**TASK ITEM:** Pictures in the records below must be left out. Return exactly the lines from the line with "[0:03.60-0:04.50]" to the line with "[0:19.80-0:20.70]", both included.
»»
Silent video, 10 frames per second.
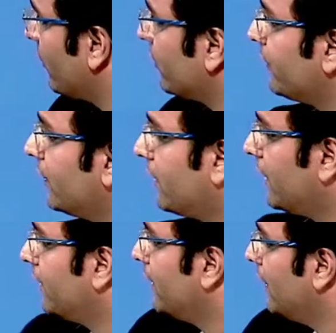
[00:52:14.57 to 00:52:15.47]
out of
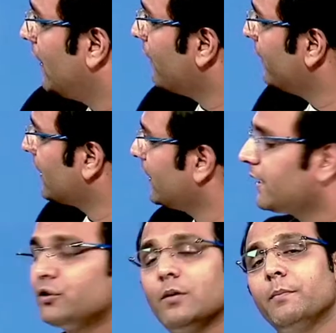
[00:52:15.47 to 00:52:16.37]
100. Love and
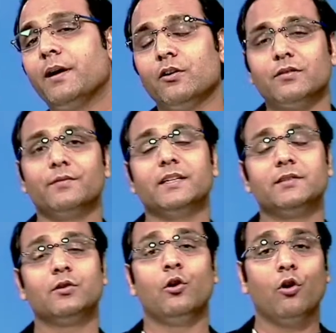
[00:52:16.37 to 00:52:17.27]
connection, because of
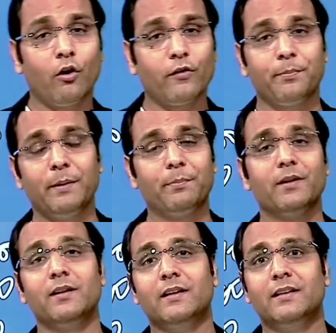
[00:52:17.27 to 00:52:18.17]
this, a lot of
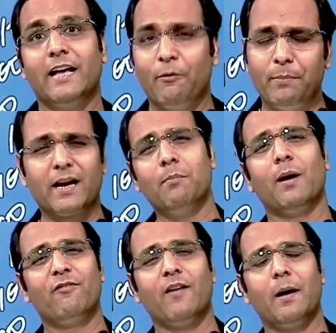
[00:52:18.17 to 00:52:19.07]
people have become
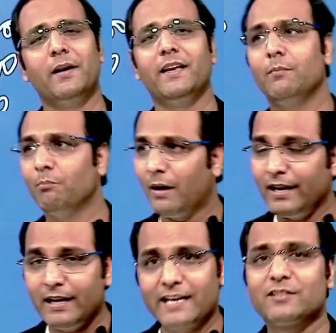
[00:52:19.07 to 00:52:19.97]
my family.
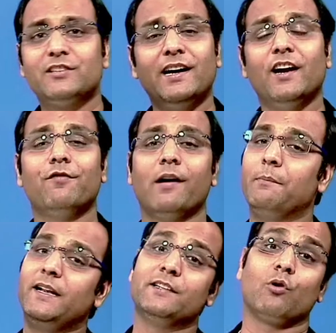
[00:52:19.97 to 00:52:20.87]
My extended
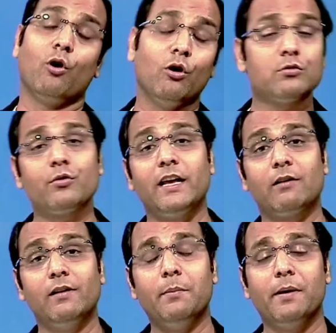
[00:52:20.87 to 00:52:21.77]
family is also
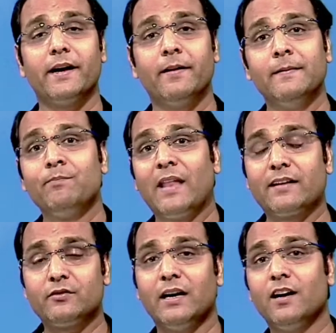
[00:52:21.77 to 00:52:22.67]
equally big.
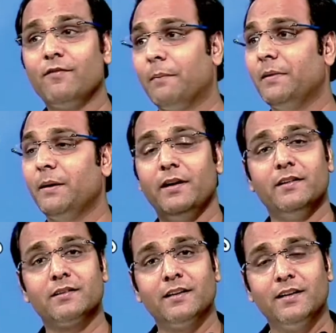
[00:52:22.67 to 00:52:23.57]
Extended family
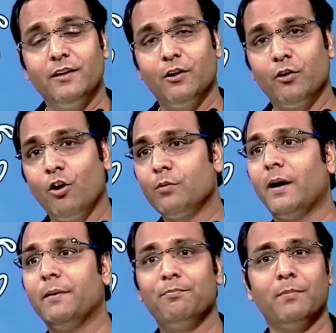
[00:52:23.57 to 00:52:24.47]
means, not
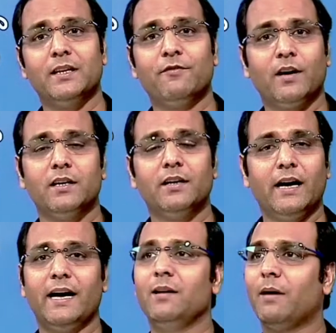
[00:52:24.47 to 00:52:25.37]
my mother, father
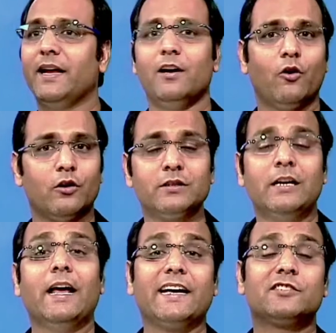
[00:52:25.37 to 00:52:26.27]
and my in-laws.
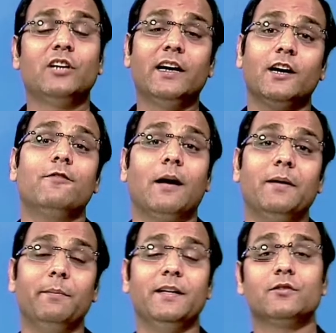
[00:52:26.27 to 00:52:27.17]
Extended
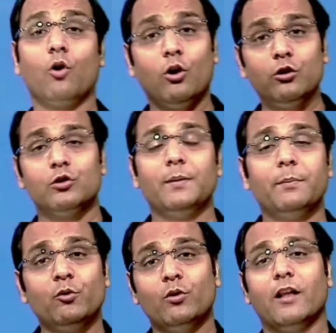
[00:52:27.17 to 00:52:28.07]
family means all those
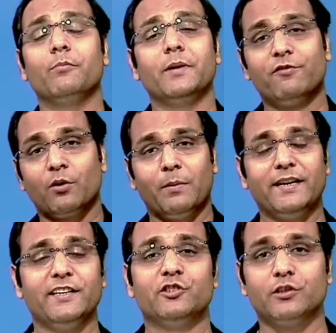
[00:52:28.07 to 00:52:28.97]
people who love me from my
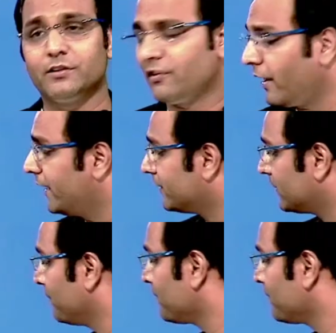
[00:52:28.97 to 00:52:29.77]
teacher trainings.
««
»»
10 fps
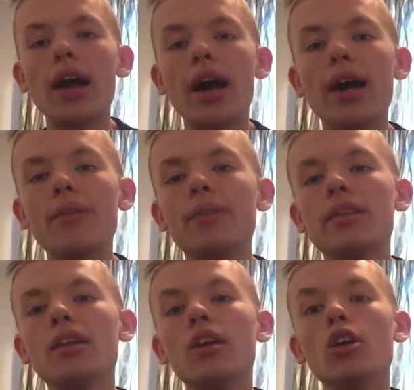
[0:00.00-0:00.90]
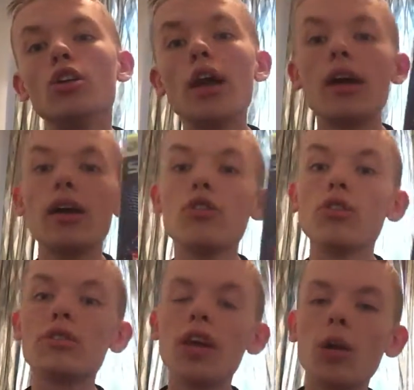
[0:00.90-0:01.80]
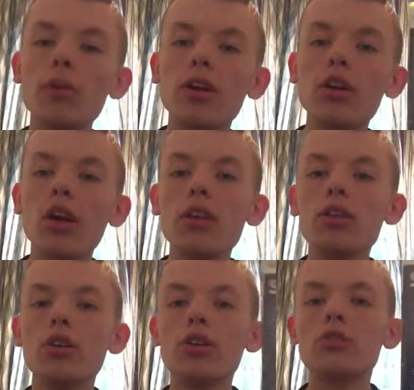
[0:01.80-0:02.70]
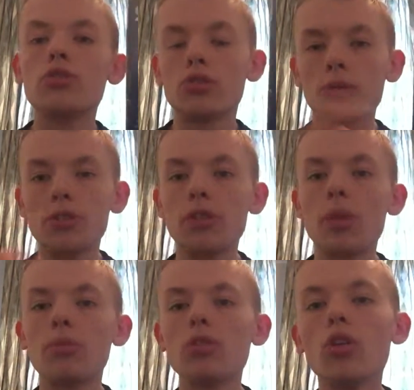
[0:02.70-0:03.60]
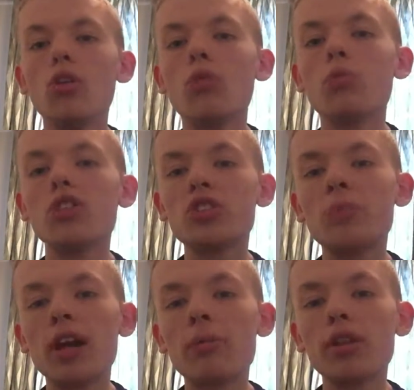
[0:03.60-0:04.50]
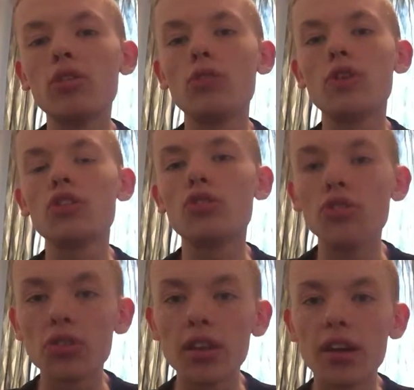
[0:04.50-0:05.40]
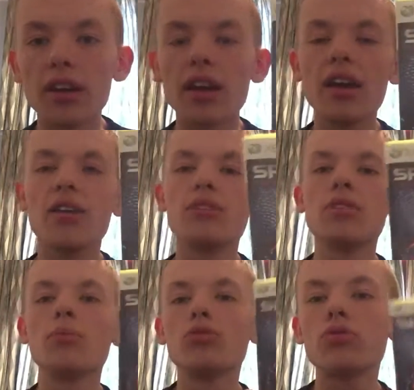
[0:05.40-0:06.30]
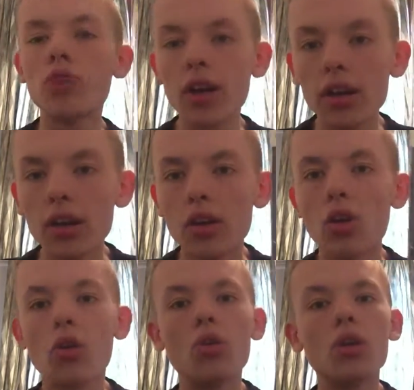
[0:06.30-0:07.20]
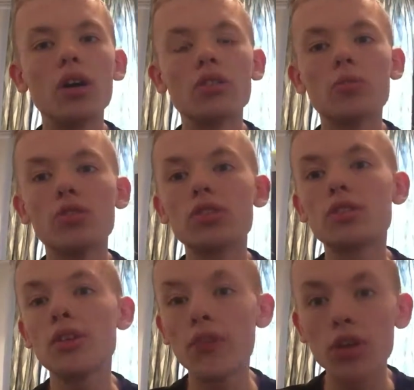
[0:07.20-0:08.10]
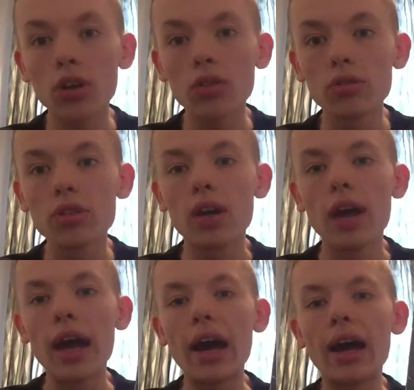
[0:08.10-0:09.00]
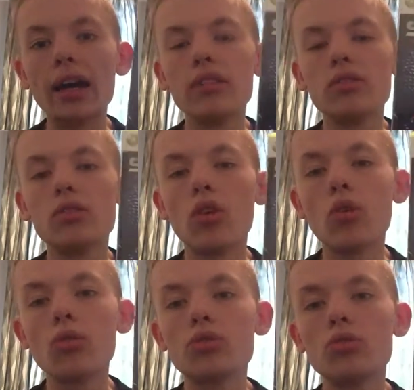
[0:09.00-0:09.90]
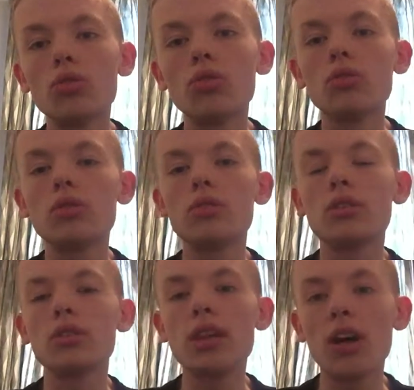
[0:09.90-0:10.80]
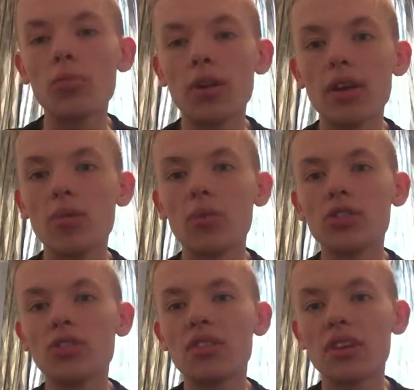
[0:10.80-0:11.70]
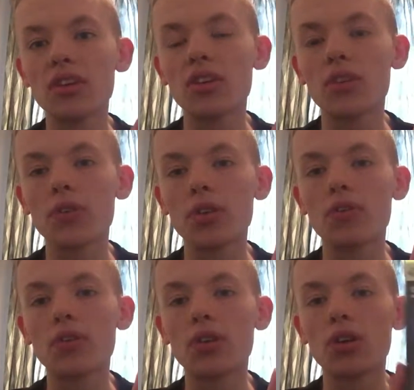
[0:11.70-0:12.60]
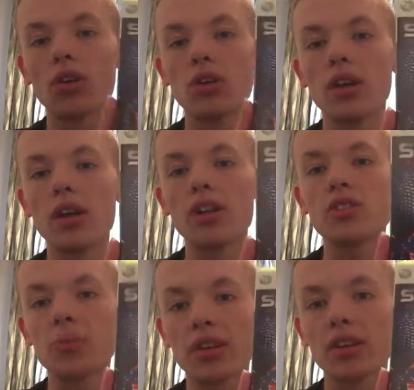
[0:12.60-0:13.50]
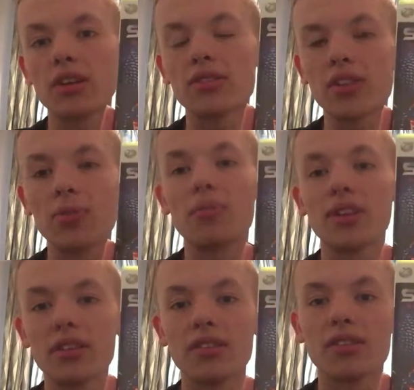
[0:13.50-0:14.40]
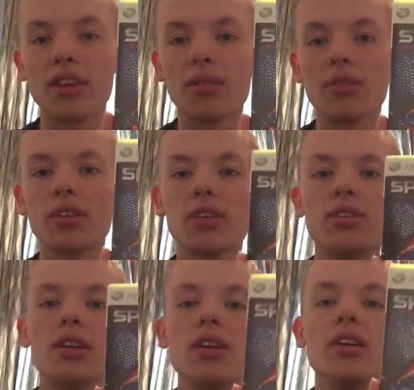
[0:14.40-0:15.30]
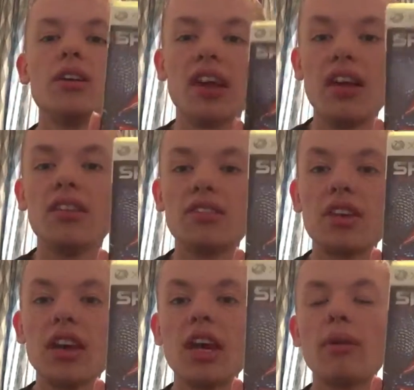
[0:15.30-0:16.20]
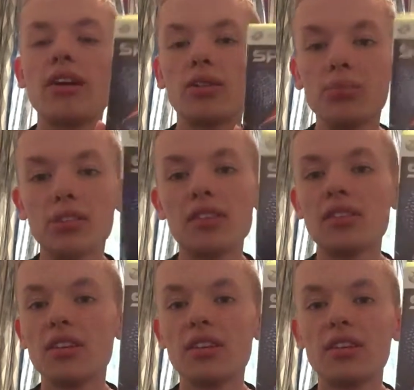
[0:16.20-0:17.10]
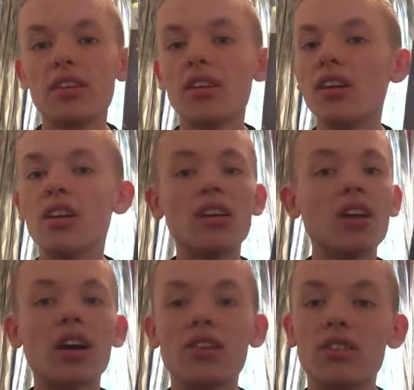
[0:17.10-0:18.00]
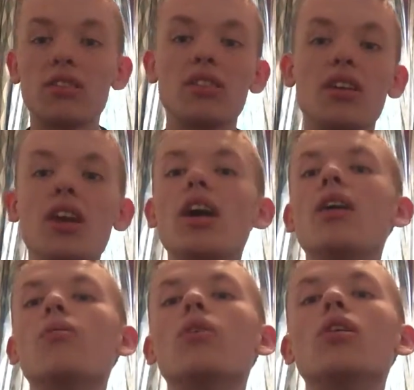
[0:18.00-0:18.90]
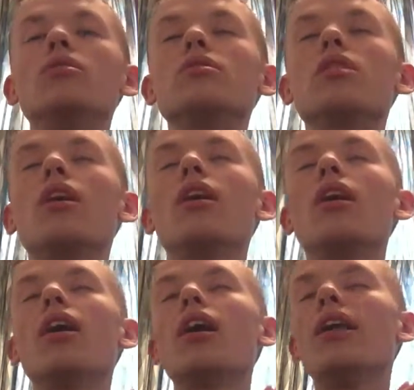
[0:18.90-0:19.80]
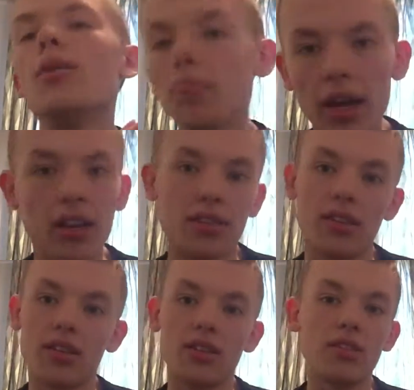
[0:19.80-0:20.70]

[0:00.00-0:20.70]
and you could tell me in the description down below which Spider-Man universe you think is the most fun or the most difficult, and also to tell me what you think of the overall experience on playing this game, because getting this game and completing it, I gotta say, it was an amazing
««
»»
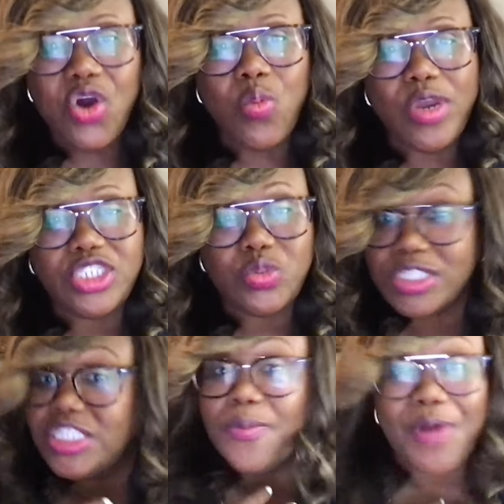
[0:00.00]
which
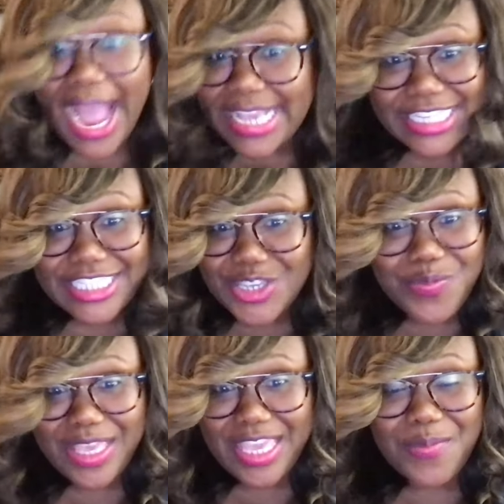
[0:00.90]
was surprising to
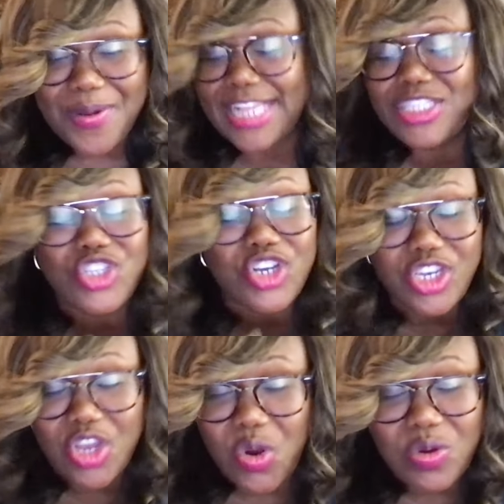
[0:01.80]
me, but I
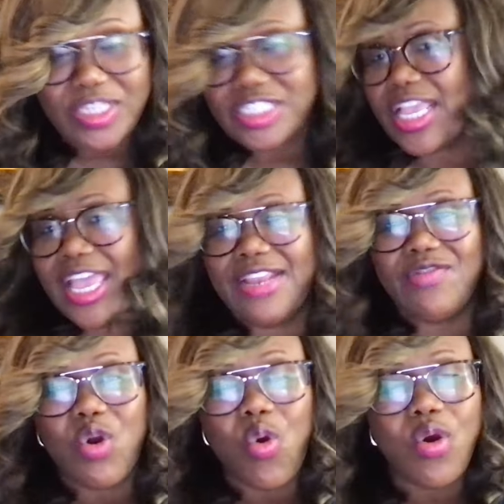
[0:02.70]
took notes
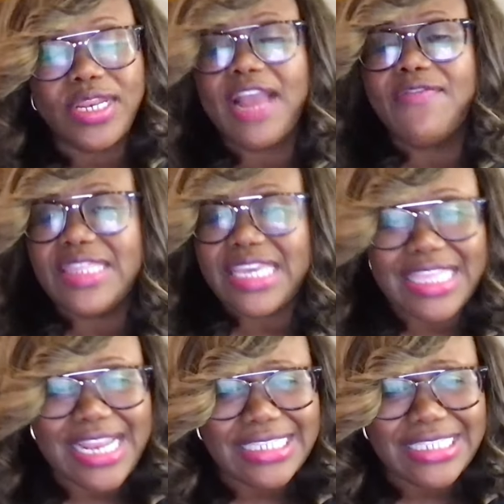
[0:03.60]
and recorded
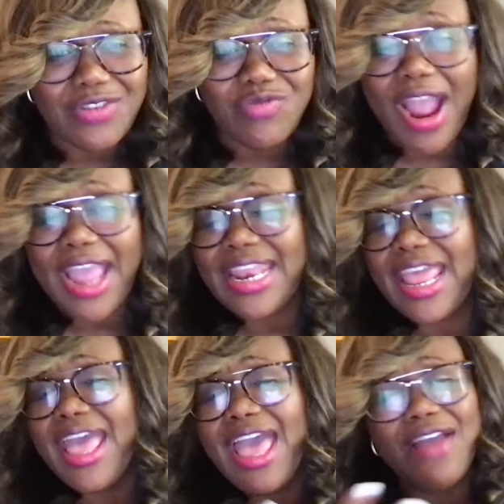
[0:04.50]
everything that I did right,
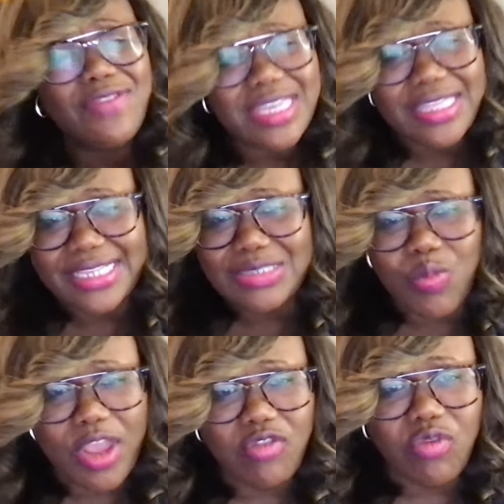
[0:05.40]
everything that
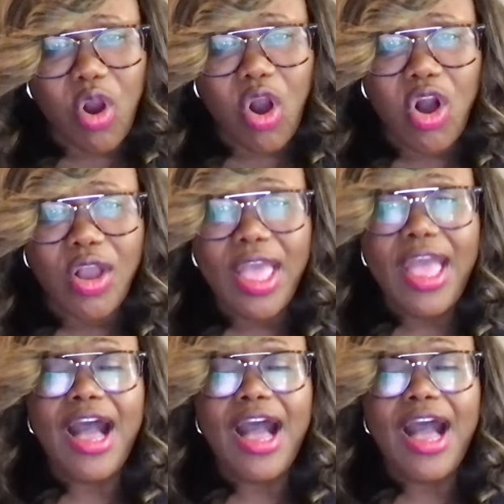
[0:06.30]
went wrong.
««
**SOLUTION:**
[0:03.60-0:04.50]
[0:04.50-0:05.40]
[0:05.40-0:06.30]
[0:06.30-0:07.20]
[0:07.20-0:08.10]
[0:08.10-0:09.00]
[0:09.00-0:09.90]
[0:09.90-0:10.80]
[0:10.80-0:11.70]
[0:11.70-0:12.60]
[0:12.60-0:13.50]
[0:13.50-0:14.40]
[0:14.40-0:15.30]
[0:15.30-0:16.20]
[0:16.20-0:17.10]
[0:17.10-0:18.00]
[0:18.00-0:18.90]
[0:18.90-0:19.80]
[0:19.80-0:20.70]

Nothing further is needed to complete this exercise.